Ou un mur qui entourerait l’auditeur aurait toutes les apparence de l’immobilité (mais dans immobilité il y a mobilité).
« Bloc » est plutôt comme une sculpture que comme quelque chose qui évolue dans le temps.
Sculpter, c’est bien ici le rôle du chef d’orchestre.
Interstice
L’interstice pour moi est quelque chose qui est « entre », mais qui vient par inadvertance. S’il s’agit de parole, l’interstice est ce quelque-chose qui est involontaire, non programmé dans le discours. C’est un passage, comme un creux ou une respiration qui sert à chercher la suite d’une idée, c’est comme un vertige et même peut-être une peur.
L' »interstice » ne se fabrique pas, mais on le trouve, c’est comme un « presque rien ».
La parole, en dehors de la langue de bois, est une improvisation. Dans la langue de bois, il n’y a pas d’interstice. Dans l’improvisation, au moment où une idée n’est plus directrice, l’inspiration se cherche, quelquefois avec inquiétude : ce creux entre deux idées est infiniment délicieux de fragilité, il est plaque sensible, pour ne pas dire révélateur, il est le creux entre l’espoir et le désespoir.
Les bruits ont aussi leurs interstices, métaphoriquement comme des passages: comme un escalier, bruit de vêtement comme un passage, la caresse est aussi un passage, comme le bruit de draperie, de soieries; je dis cela parce que ce sont des bruits que l’on retrouve dans la composition.

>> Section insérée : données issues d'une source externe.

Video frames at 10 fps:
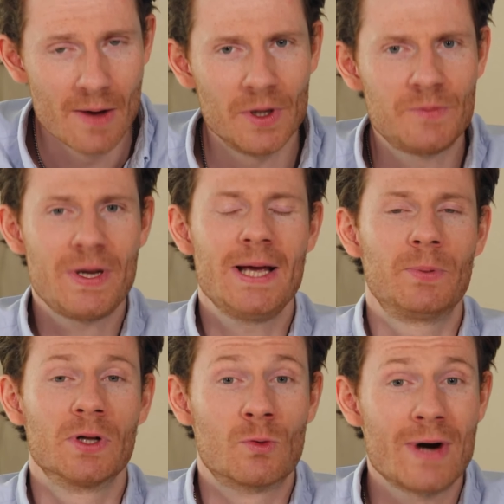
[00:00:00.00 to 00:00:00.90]
but
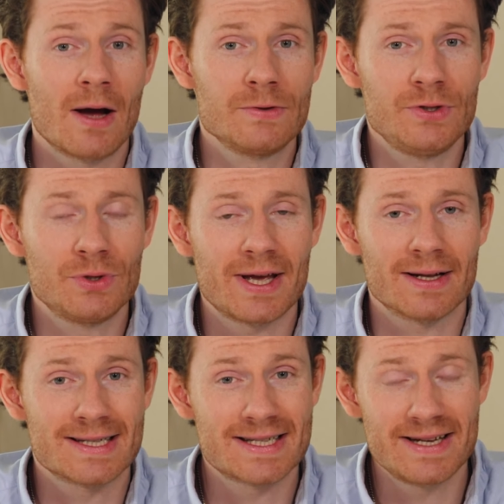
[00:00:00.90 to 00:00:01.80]
people around you
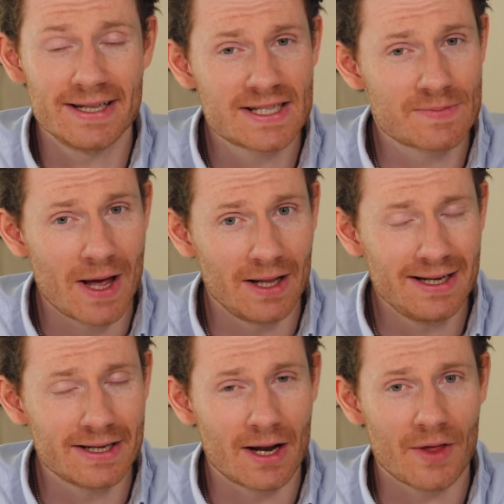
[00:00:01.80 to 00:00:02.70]
can still smell
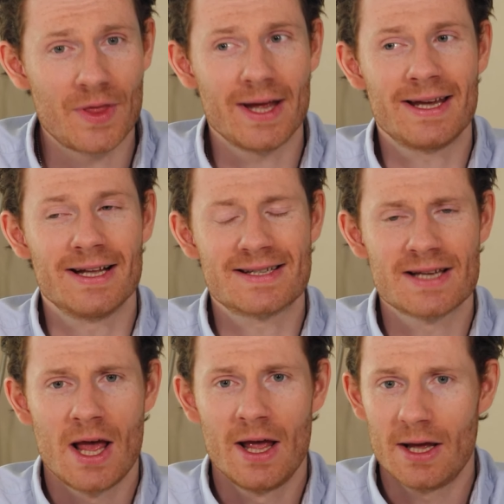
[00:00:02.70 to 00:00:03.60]
it, and I think
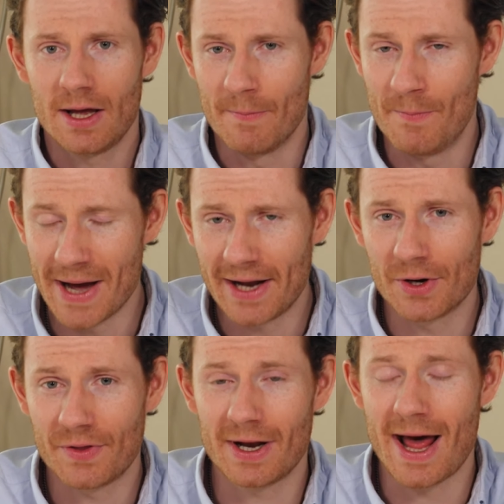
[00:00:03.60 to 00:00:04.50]
it's
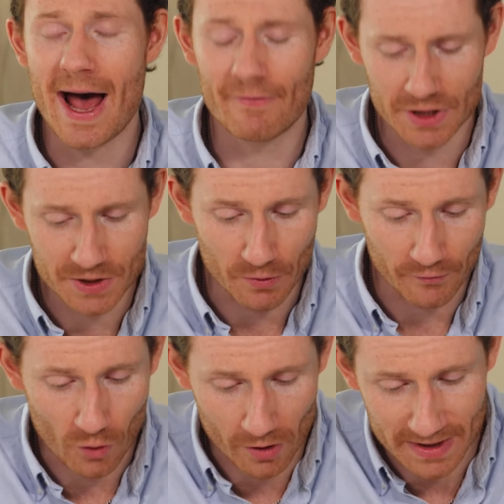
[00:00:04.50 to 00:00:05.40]
better than average
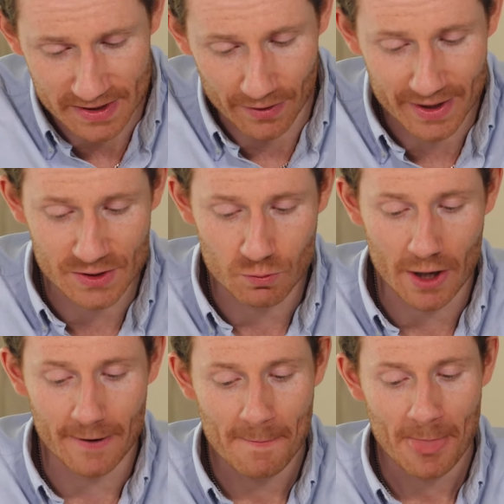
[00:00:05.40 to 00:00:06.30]
performance on this
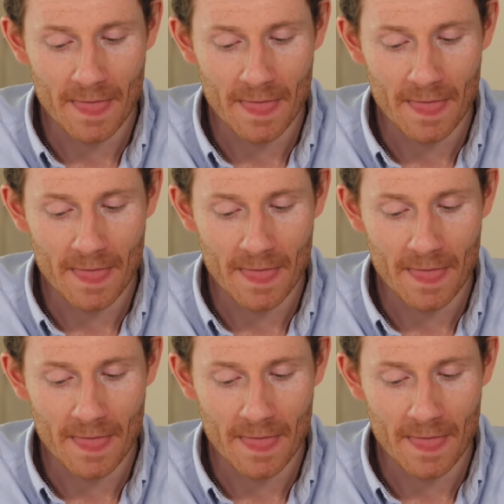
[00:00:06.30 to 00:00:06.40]
one.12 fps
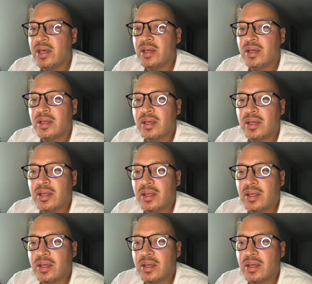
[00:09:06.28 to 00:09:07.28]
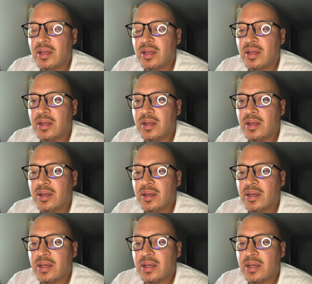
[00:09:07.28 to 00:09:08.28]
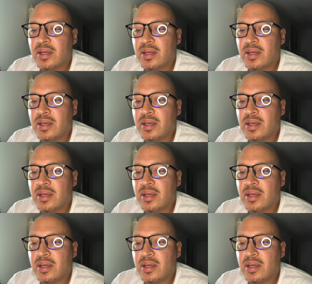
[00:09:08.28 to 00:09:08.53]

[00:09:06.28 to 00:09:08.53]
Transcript: [no speech]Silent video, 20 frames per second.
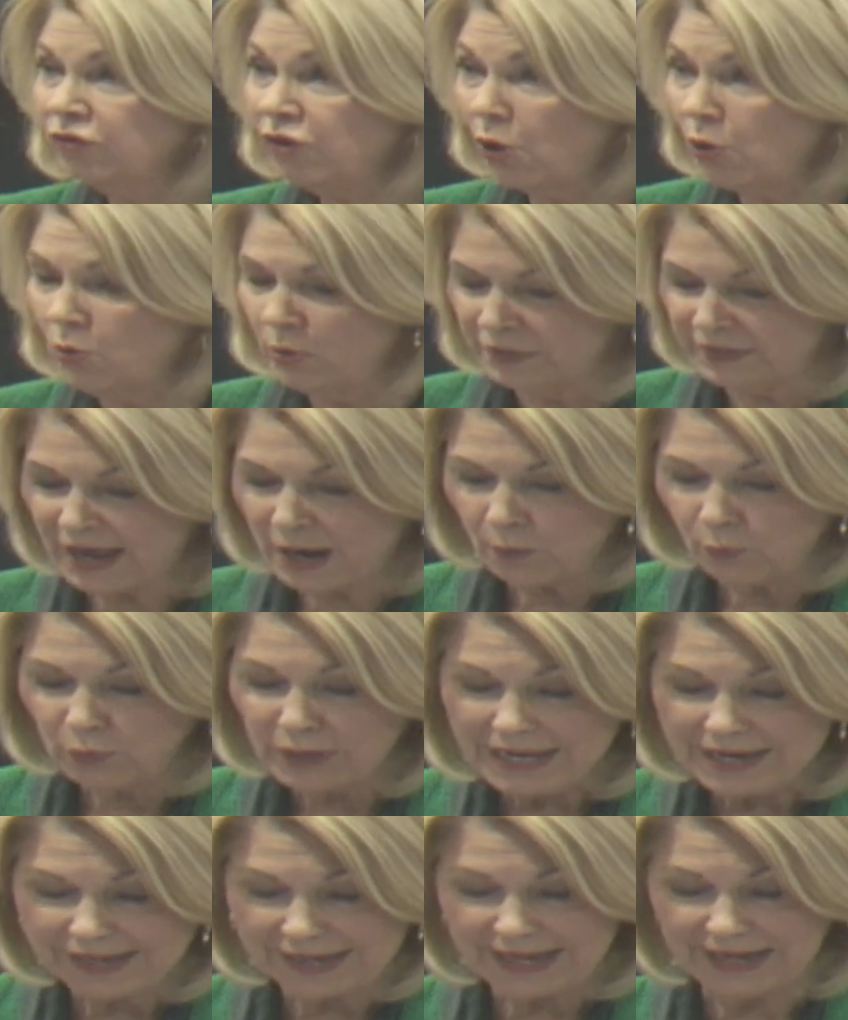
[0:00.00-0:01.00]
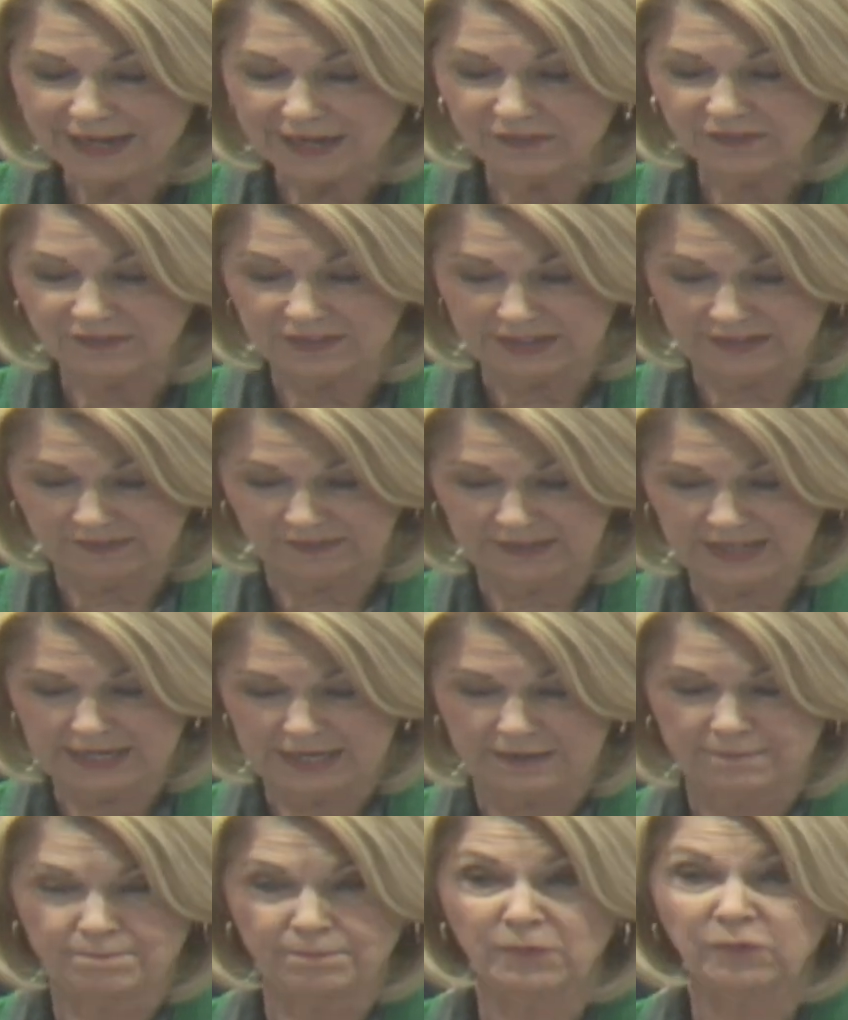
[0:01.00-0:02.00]
show that we can
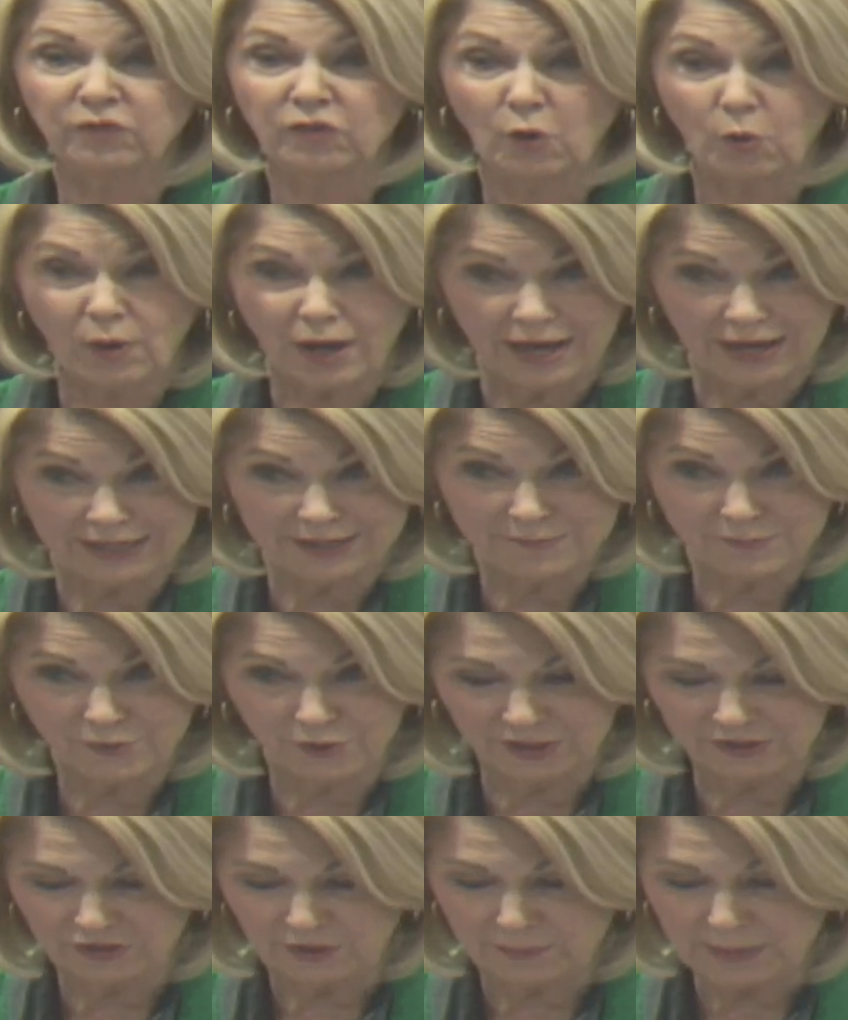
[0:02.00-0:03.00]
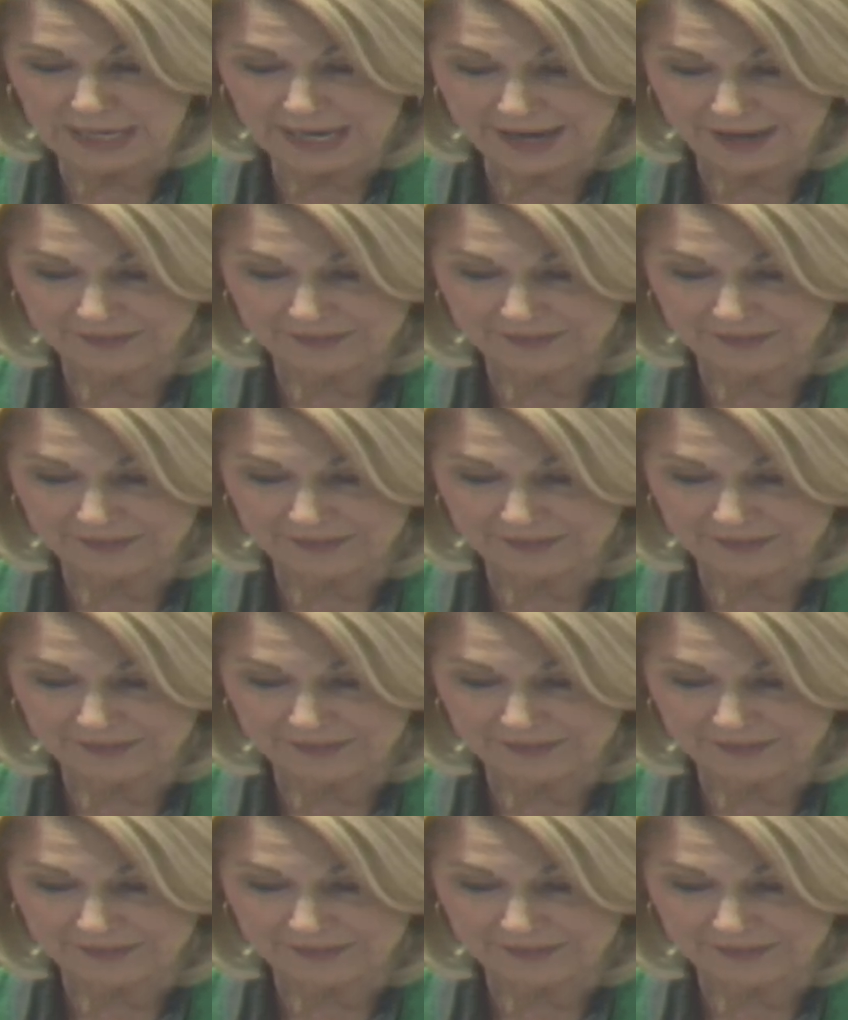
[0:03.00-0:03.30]
succeed so I am going to be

Ainsi est fait Interstice.
Tautologie
Ce troisième mouvement est fait de 21 phrases musicales relativement courtes et qui se racontent dans une ambiance harmonique familière. Chaque phrase est suivie d’un silence relativement long et de durée variable mais calculé. Chaque phrase se répète donc en cycle. C’est ce que j’appelle une tautologie qui est ici le résultat, pendant un temps donné, de la superposition de ces 21 cycles.
Chaque phrase musicale est attribuée à des instruments. Par le jeu des superposition hasardeuses dues à la durée des différents cycles, des impossibilités instrumentales surgissent qui obligent à transformer soit les objets, soit l’instrumentation. C’est ce que j’appelle la tautologie constructive. Il se peut aussi que la rencontre de plusieurs phrases crée une idée nouvelle, c’est ce que j’appelle la tautologie spontanée.
Ce qui explique que cette composition qui est le résultat d’un calcul producteur d’aléatoire et de spontané, doit être entendu comme un frottement des idées, entre réalité des cycles et interférence des éléments.